Uroerythrin
- Names: IUPAC name 1,14,15,17-tetrahydro-2,7,13-trimethyl-1,14-dioxo-3-vinyl-16H-tripyrrin-8,12-dipropionic acid

Identifiers
- CAS Number: 158649-79-7;
- 3D model (JSmol): Interactive image;
- ChemSpider: 8474026;
- PubChem CID: 10298558;

Properties
- Chemical formula: C _{25}H _{27}N _{3}O _{6}
- Molar mass: 465.498

= Uroerythrin =

Uroerythrin is a red pigment present in the urine, where it is part of a group of yellow, brown and red pigments generally designated as urochrome.

== Urinary pigments ==

Pigments excreted in urine are partially absorbed by urate sediments ( sedimentum lateritium ), which consists of cell debris and sedimented urinary components formed when the acidified urine is stored below room temperature.
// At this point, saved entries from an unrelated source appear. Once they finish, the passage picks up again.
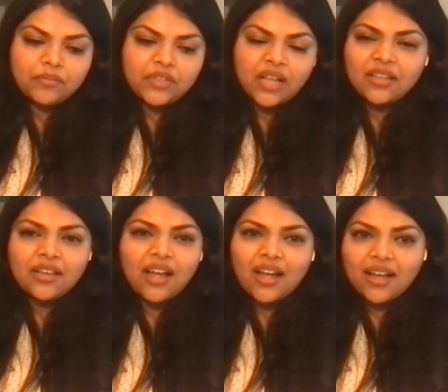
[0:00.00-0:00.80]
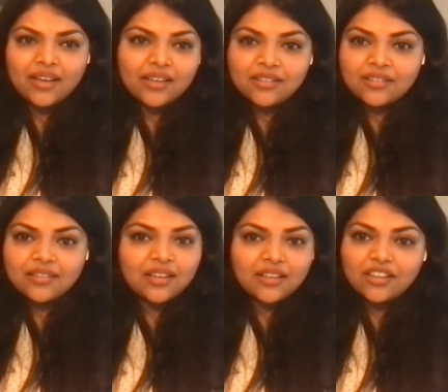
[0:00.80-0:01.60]
Nothing high-end,
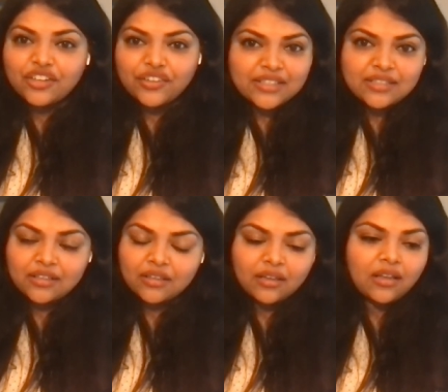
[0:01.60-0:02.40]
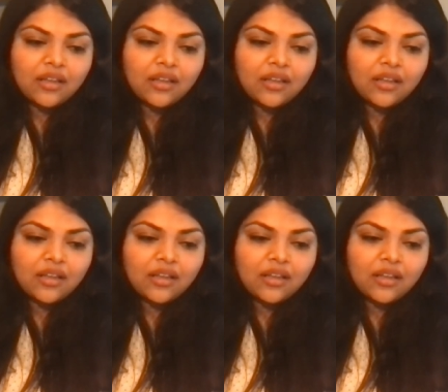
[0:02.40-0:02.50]
nothing crazy.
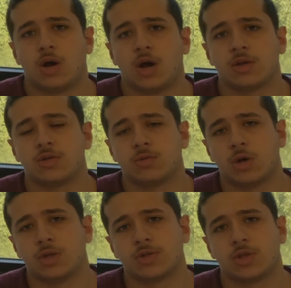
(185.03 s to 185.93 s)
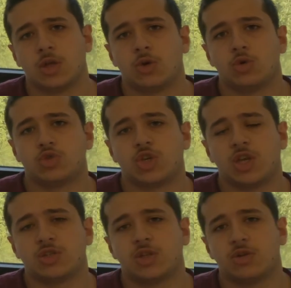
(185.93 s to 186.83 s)
are the ones who
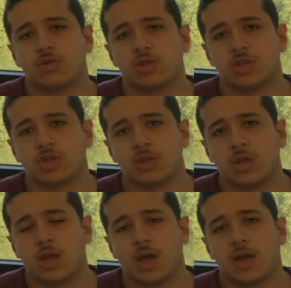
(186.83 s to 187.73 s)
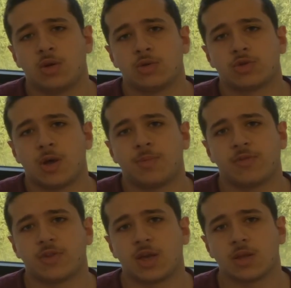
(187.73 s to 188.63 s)
change their religion and on top
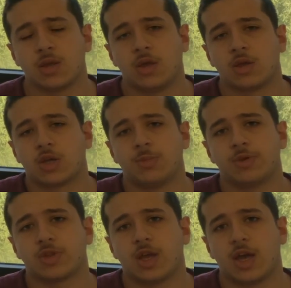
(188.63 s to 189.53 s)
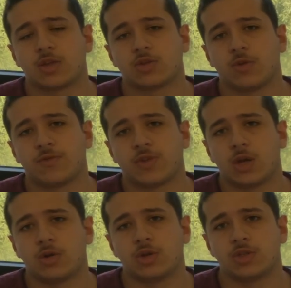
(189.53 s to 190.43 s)
of that commit acts of
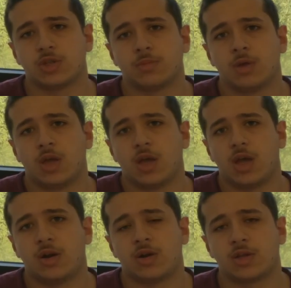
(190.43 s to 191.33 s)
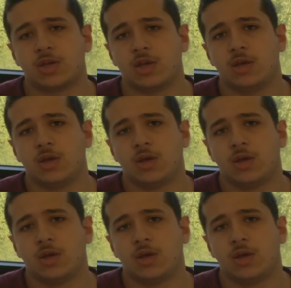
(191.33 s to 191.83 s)
terrorism, anarchy,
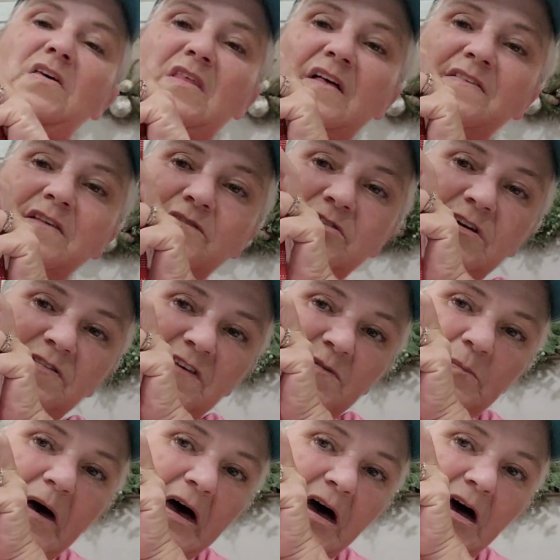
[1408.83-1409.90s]
And that's living in this
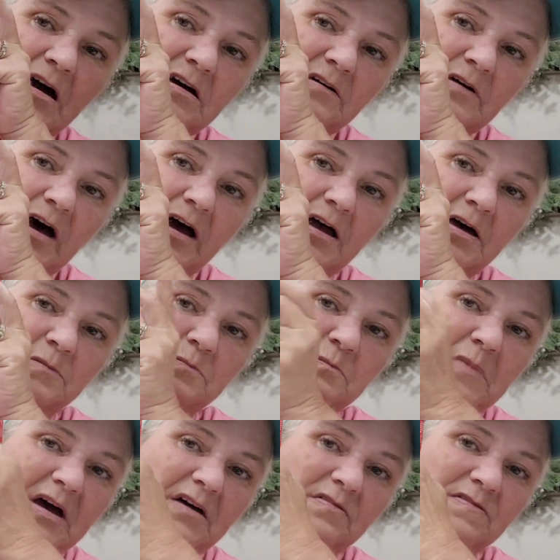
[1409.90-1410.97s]
bag. I had
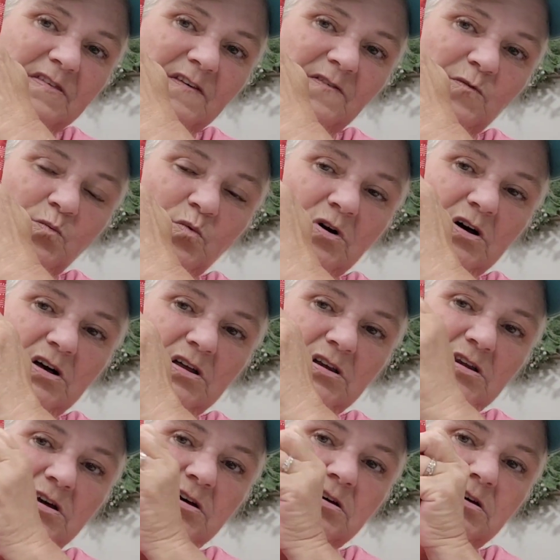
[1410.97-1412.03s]
made this
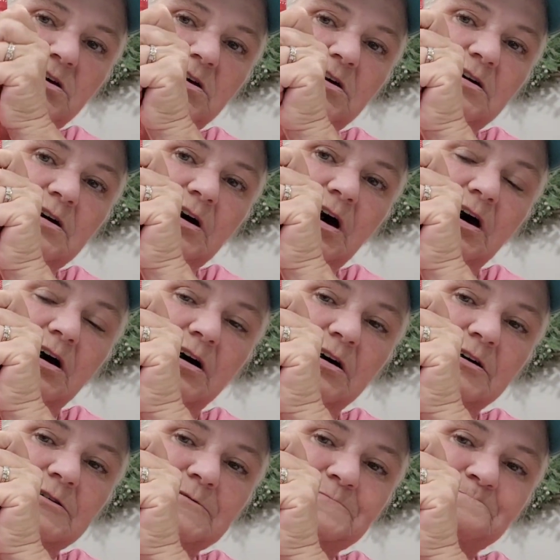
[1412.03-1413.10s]
one
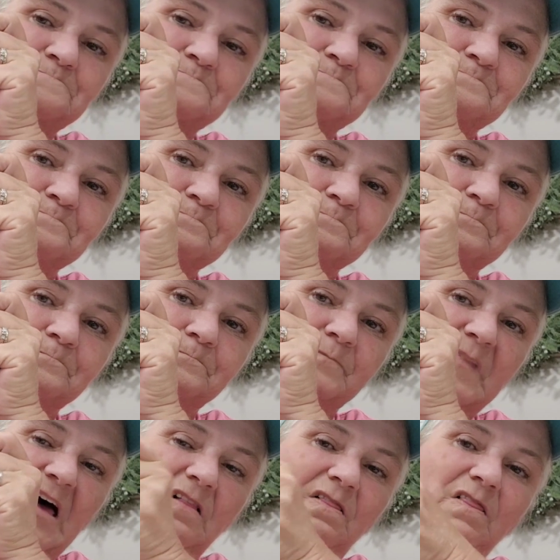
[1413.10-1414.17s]
um,
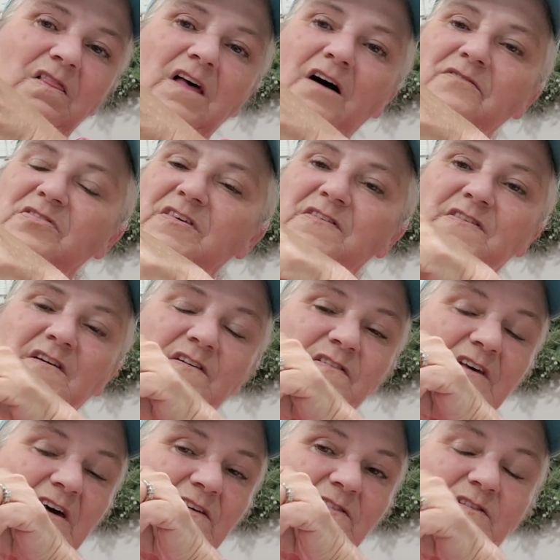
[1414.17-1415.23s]
I love the
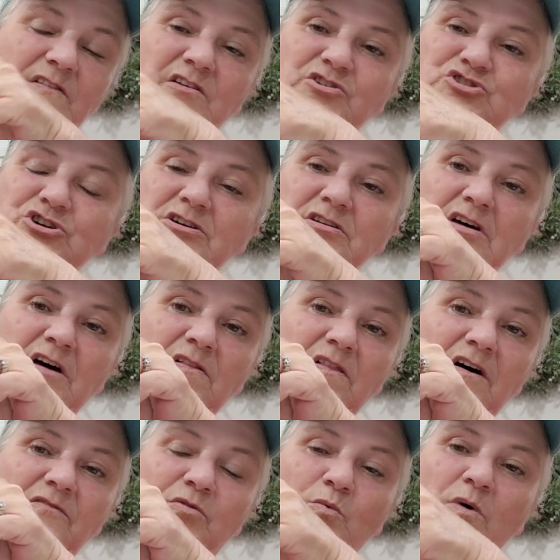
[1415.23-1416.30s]
zigzag stitching. I
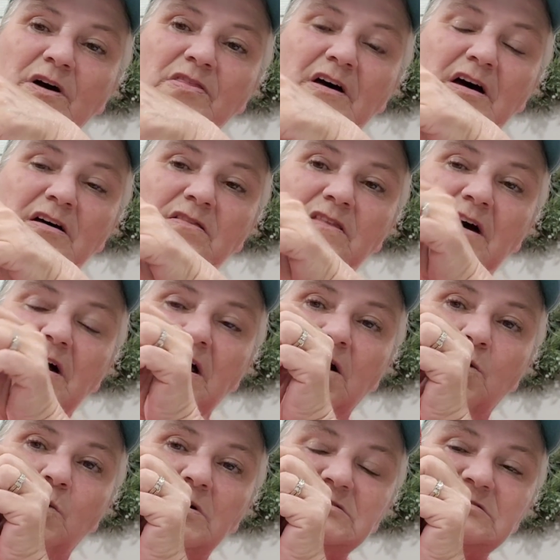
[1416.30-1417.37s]
love the way that that
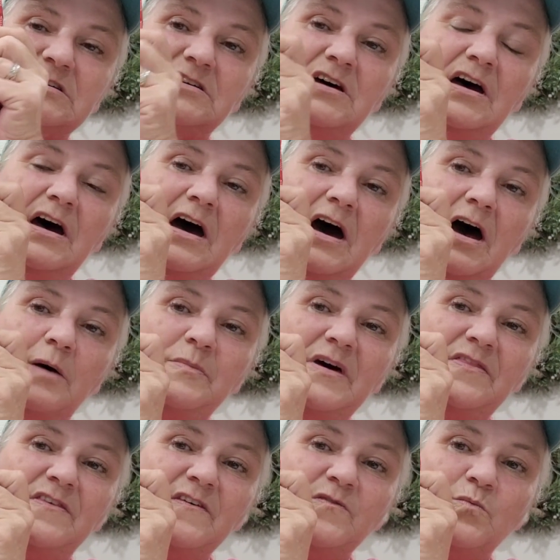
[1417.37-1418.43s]
got quilted. I
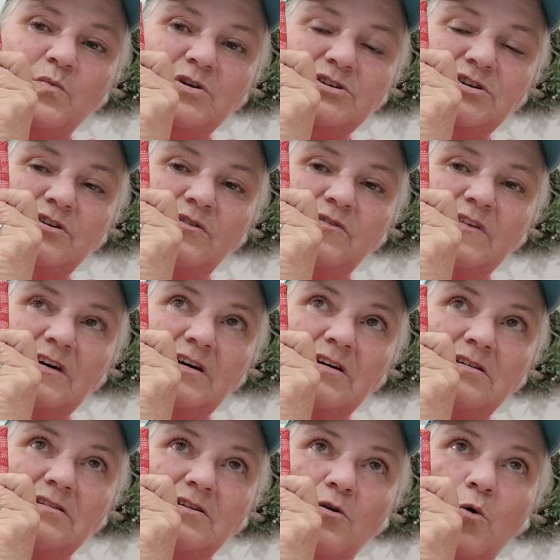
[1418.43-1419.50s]
made this one
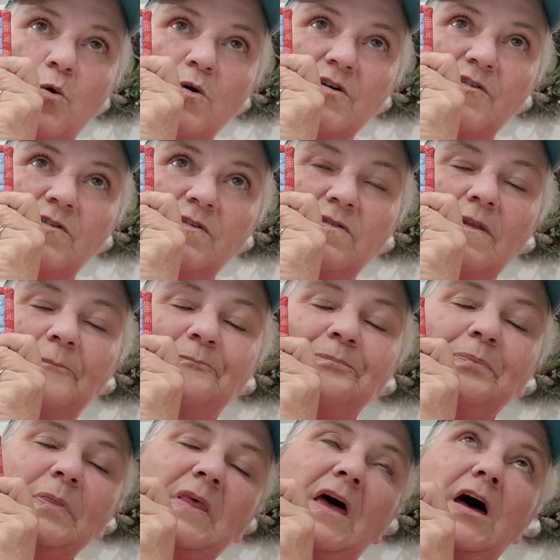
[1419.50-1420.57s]
using Nicole,
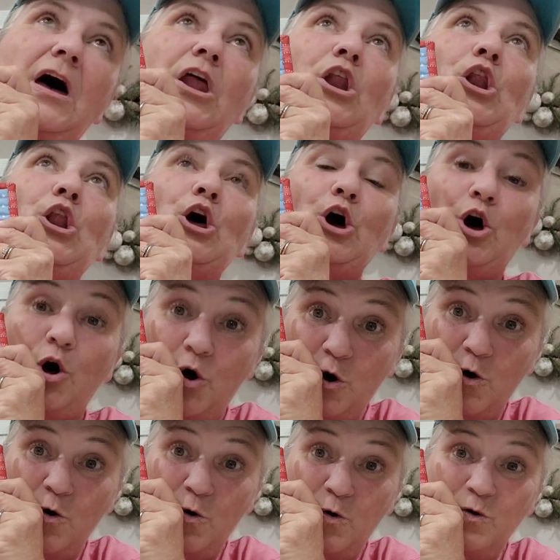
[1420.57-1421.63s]

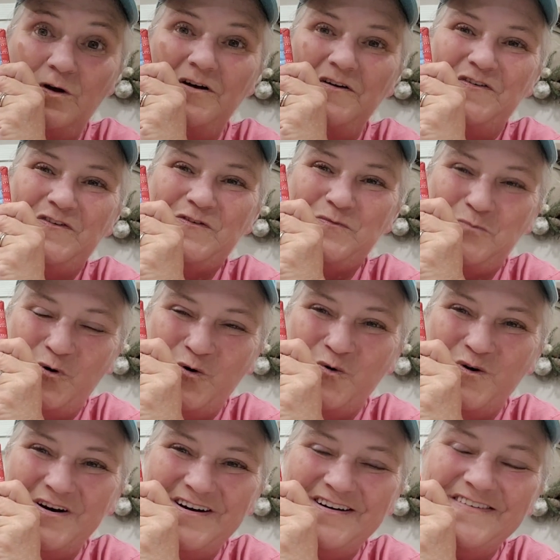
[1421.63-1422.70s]
Nicole
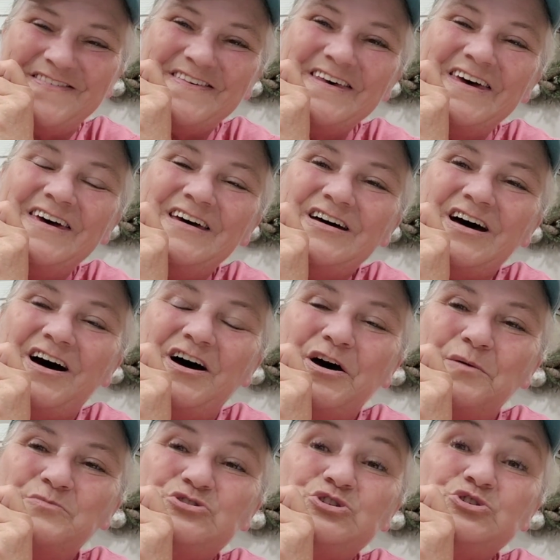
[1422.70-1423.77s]
Spohr's
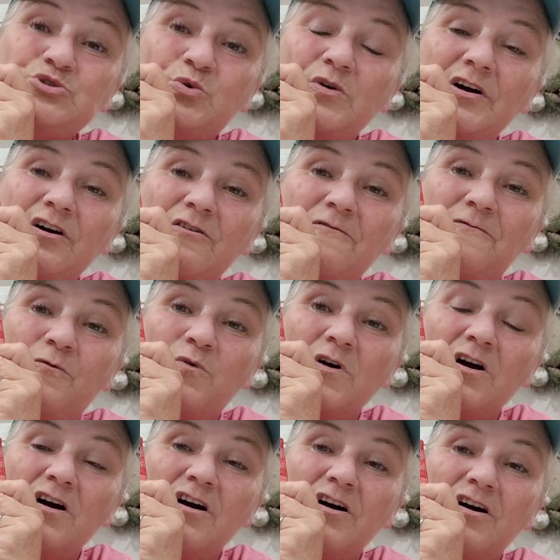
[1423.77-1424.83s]
uh, tutorial
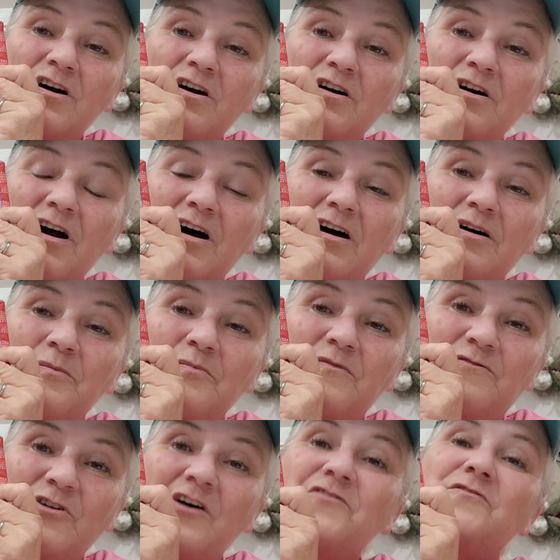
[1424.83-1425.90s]
for her um,
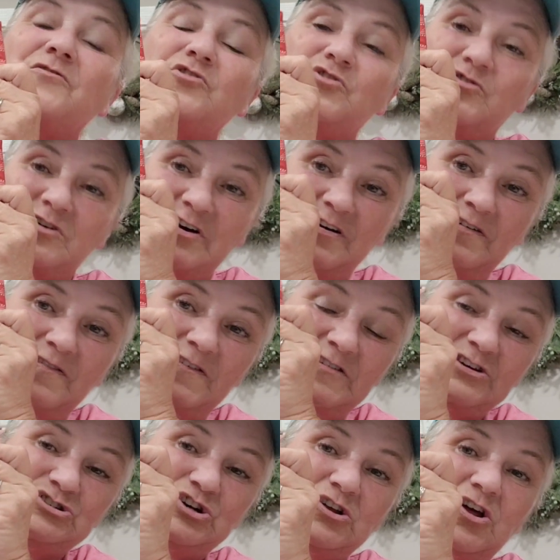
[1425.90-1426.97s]
Flossiversary stitch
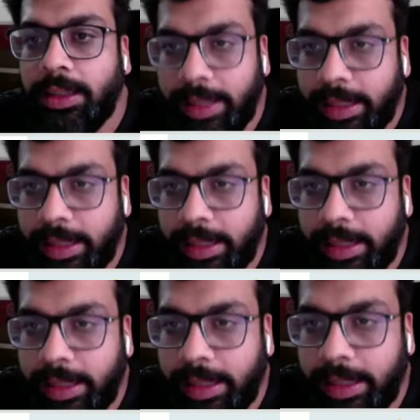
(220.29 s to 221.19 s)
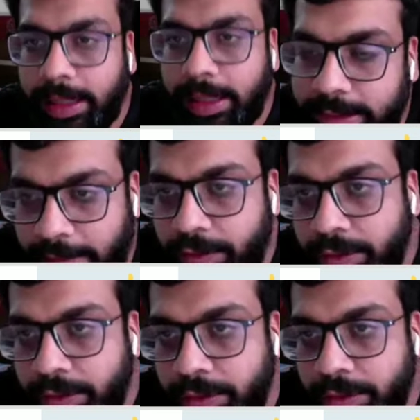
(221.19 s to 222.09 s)
then yes, the states have to
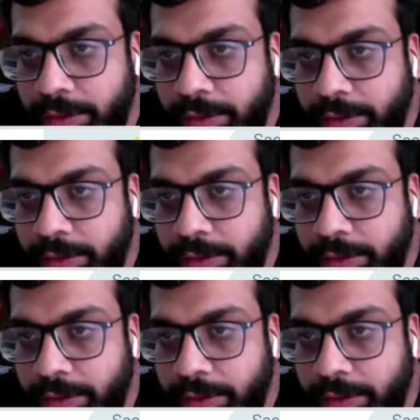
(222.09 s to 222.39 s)
do this.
These urate sediments looks reddish or pink due to the presence of a main pigment first introduced by Simons in 1842 as uroerythrin,

== Clinical significance ==

From early clinical observations it is known that uroerythrin is present in every urine and increased amounts are observed in pathological states, e.g. metabolic disorders with high fever or tissue degradation.

== Chemical structure ==

The chemical structure of most of urochromes is still unknown, since they are very labile pigments that are easily decomposed in the light. In particular uroerythrin, remains unresolved until 1975 with previous papers that describes it like a peptidic compound. In 1975 its structure was described based on mass spectrometry, infrared spectroscopy and nuclear magnetic resonance.